Esta obstrução pode levar a uma diminuição da quantidade de sangue e oxigênio que chega ao cérebro, podendo ocasionar, dependendo do grau, um acidente vascular cerebral (AVC), popularmente conhecido como “derrame”. Além da elevada mortalidade associada ao AVC, as frequentes sequelas neurológicas acarretam um impacto importante na qualidade de vida dos pacientes.

Quais são os fatores de risco para a doença obstrutiva da carótida?

Os fatores de risco são os mesmos observados em pacientes com história de infarto do miocárdio ou obstrução arterial dos membros, e incluem:

  • Tabagismo
  • Hipertensão arterial
  • Diabetes mellitus
  • Colesterol elevado
  • Obesidade
  • Sedentarismo
  • História familiar

Quais são os sintomas da doença obstrutiva da carótida?

Muitas vezes não há sintomas. Quando a doença está em estágio avançado, podem ocorrer sintomas neurológicos como perda súbita da visão, perda da força ou da sensibilidade em um lado do corpo, empastamento da fala, perda da coordenação, entre outros.

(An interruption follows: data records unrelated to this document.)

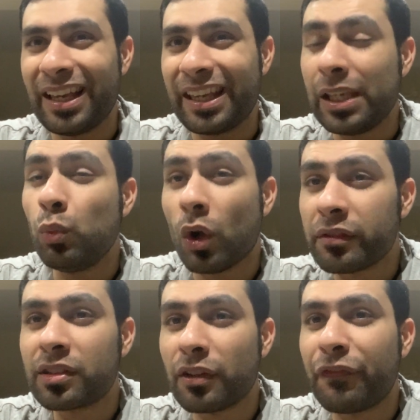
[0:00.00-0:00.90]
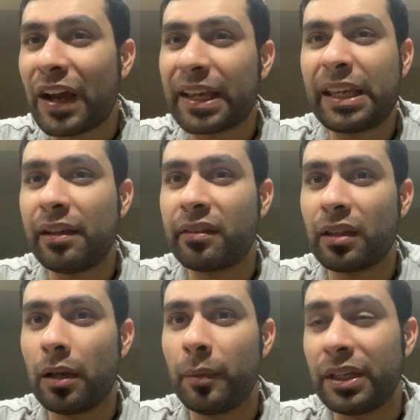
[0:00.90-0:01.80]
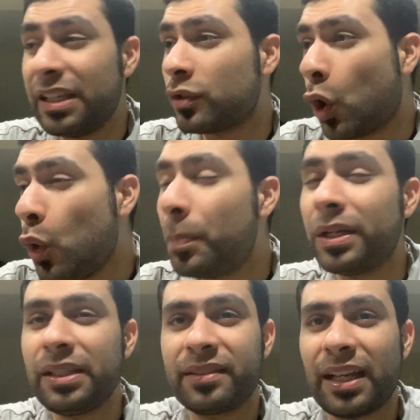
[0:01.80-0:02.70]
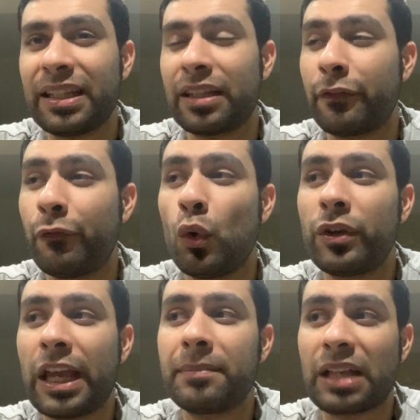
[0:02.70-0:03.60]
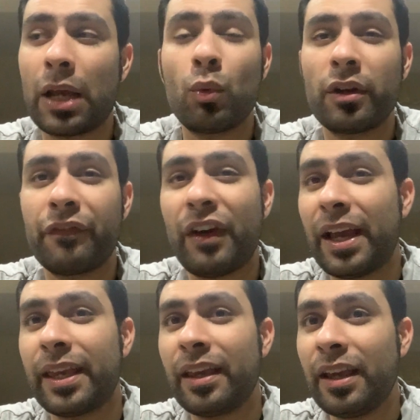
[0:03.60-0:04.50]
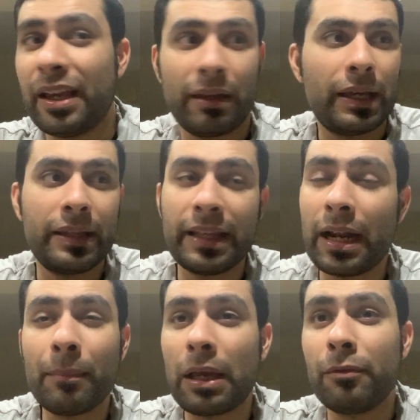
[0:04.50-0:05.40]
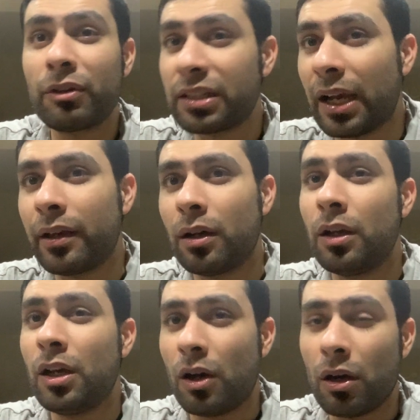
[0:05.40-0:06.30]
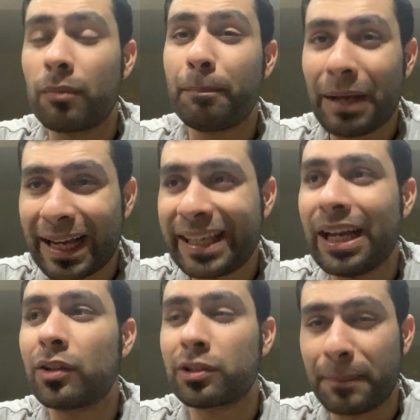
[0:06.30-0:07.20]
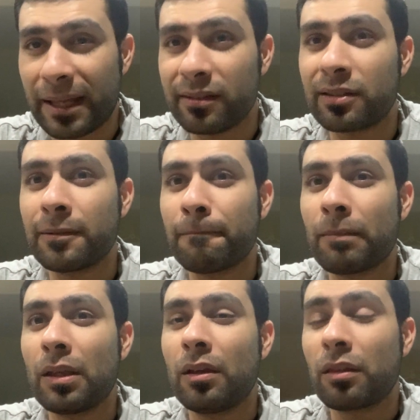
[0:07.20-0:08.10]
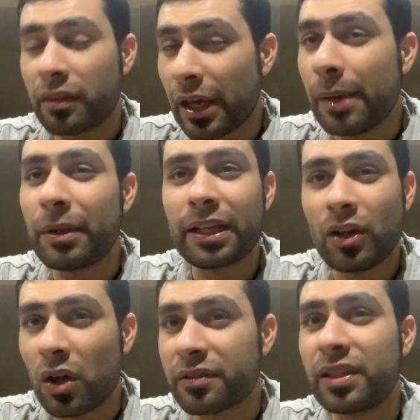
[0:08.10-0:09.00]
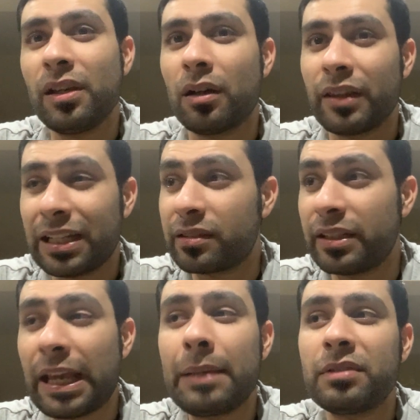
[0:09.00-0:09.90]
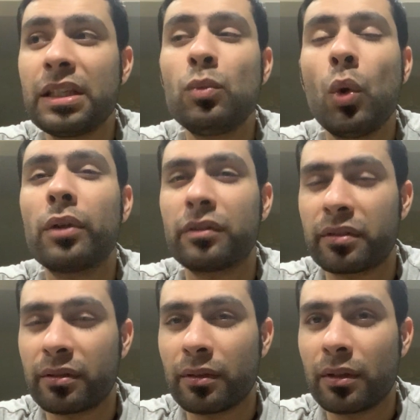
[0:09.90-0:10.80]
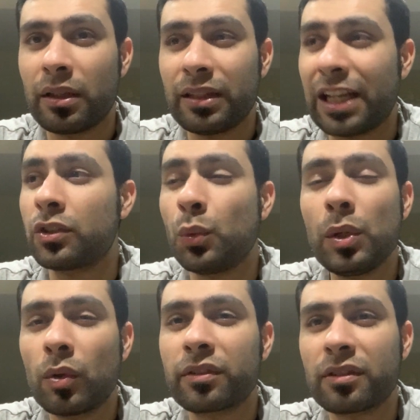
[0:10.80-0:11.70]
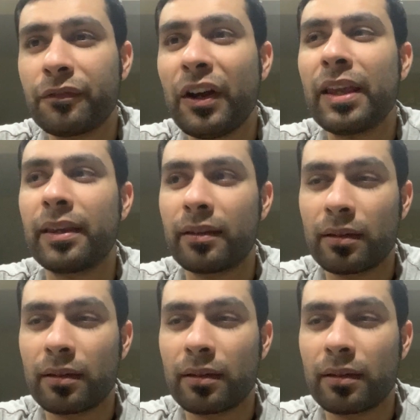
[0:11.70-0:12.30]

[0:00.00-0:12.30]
He wants to fight Keith Thurman. He's openly said that the four names I want to fight, and then I may retire, are Pacquiao, Spence, Thurman, and Garcia. That's the names he wants. That's who he wants to fight.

Esses sintomas podem ter início súbito e durar poucos minutos ou horas. Nessa situação, deve-se procurar ajuda médica imediatamente pois o paciente pode estar tendo um AVC.

Como é feito o diagnóstico da doença obstrutiva da carótida?

Uma vez que a doença pode ser assintomática, pacientes com fatores de risco devem ser submetidos à triagem (check-up vascular).

O principal método diagnóstico é o Ultrassom Doppler de Carótidas, exame não invasivo e de boa sensibilidade para a detecção da doença. Este também é o exame indicado para seguimento periódico de pacientes em estágios iniciais da doença.

Outros exames como Tomografia Computadorizada ou Ressonância Magnética podem ser necessários, principalmente em casos com indicação cirúrgica para estudo da anatomia e escolha da melhor técnica.

Qual é o tratamento da doença obstrutiva da carótida?

O grau de obstrução das artérias e a presença ou não de sintomas definem qual tratamento deve ser indicado.

Em todos os casos está indicada a mudança do estilo de vida (melhora da alimentação e exercício físico) e controle dos fatores de risco. Algumas medicações específicas podem ser necessárias.

Nos casos mais avançados está indicado o tratamento cirúrgico, que visa reduzir a chance de derrame em indivíduos assintomáticos, ou o desenvolvimento de novas sequelas neurológicas em pacientes que já tiveram um derrame.

Existem dois tipos de cirurgia de carótida: a cirurgia aberta e a cirurgia endovascular. Cada caso é estudado profundamente para que a melhor técnica seja indicada.

A cirurgia aberta é chamada de endarterectomia. Nesta técnica realiza-se uma incisão cervical para se ter acesso à carótida acometida. É realizada a retirada das placas no interior da artéria, com restauração do fluxo para o cérebro.

A técnica endovascular (angioplastia de carótida) é minimamente invasiva e consiste na introdução de delicados balões e stents para a abertura do local obstruído. Não são realizados cortes, mas sim uma punção geralmente na virilha para a introdução dos dispositivos. Esta técnica possui indicações específicas, e não é aplicável a todos os casos.